An exact copy of every entry is needed, with no images.

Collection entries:
*** Block opens ***
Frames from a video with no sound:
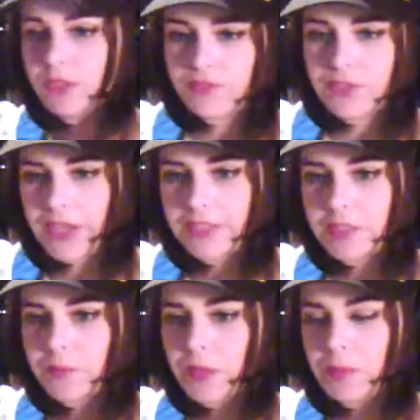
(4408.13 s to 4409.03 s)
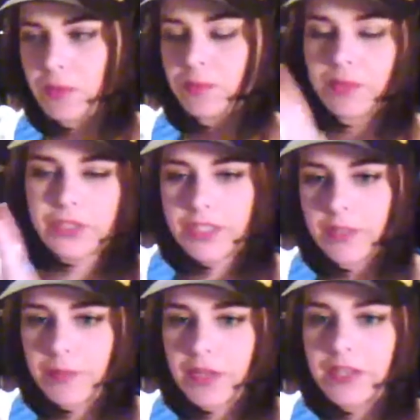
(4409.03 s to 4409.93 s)
of Chinese people
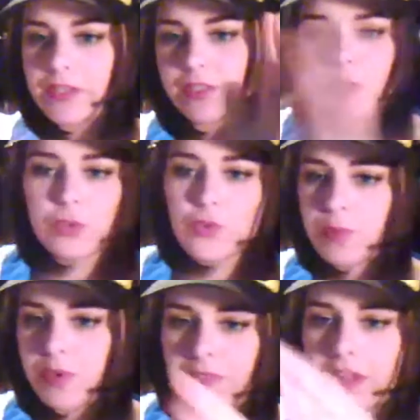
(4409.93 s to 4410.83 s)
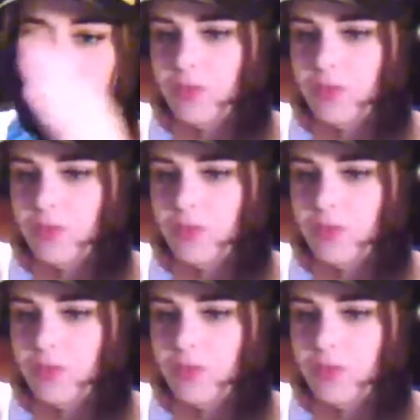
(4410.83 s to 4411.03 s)
participating because they're groups of like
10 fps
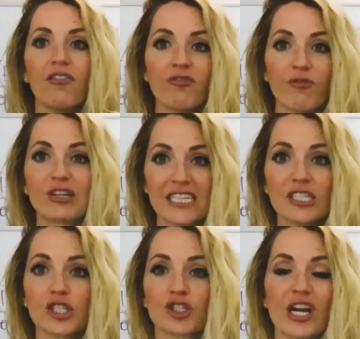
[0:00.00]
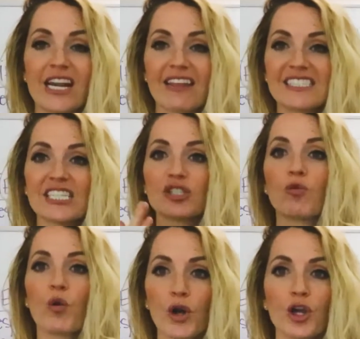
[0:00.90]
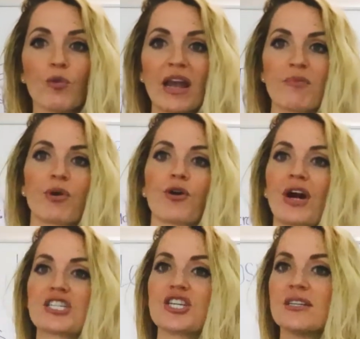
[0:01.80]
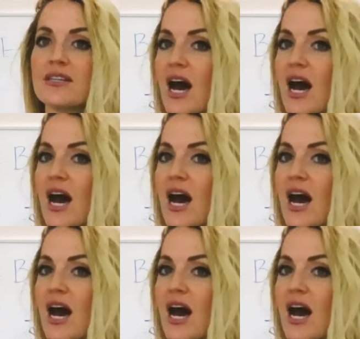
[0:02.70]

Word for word: of resistance training. That's it. So work your way in progression,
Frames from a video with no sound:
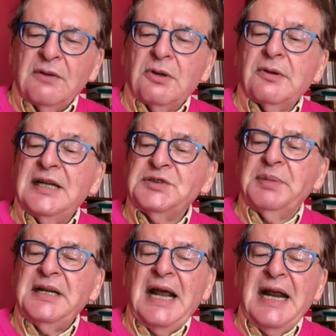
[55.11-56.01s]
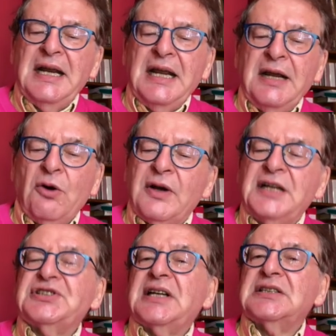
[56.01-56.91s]
Well, there hasn't been
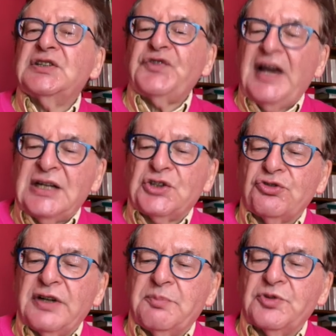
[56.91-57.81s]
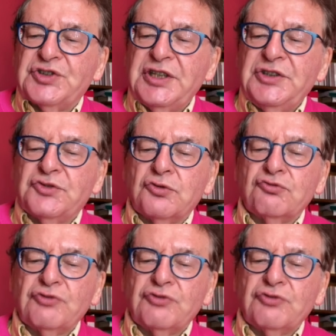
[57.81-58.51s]
any satisfactory procedural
*** Block closes ***
RESPONSE —
Frames from a video with no sound:
(4408.13 s to 4409.03 s)
(4409.03 s to 4409.93 s)
of Chinese people
(4409.93 s to 4410.83 s)
(4410.83 s to 4411.03 s)
participating because they're groups of like
10 fps
[0:00.00]
[0:00.90]
[0:01.80]
[0:02.70]

Word for word: of resistance training. That's it. So work your way in progression,
Frames from a video with no sound:
[55.11-56.01s]
[56.01-56.91s]
Well, there hasn't been
[56.91-57.81s]
[57.81-58.51s]
any satisfactory procedural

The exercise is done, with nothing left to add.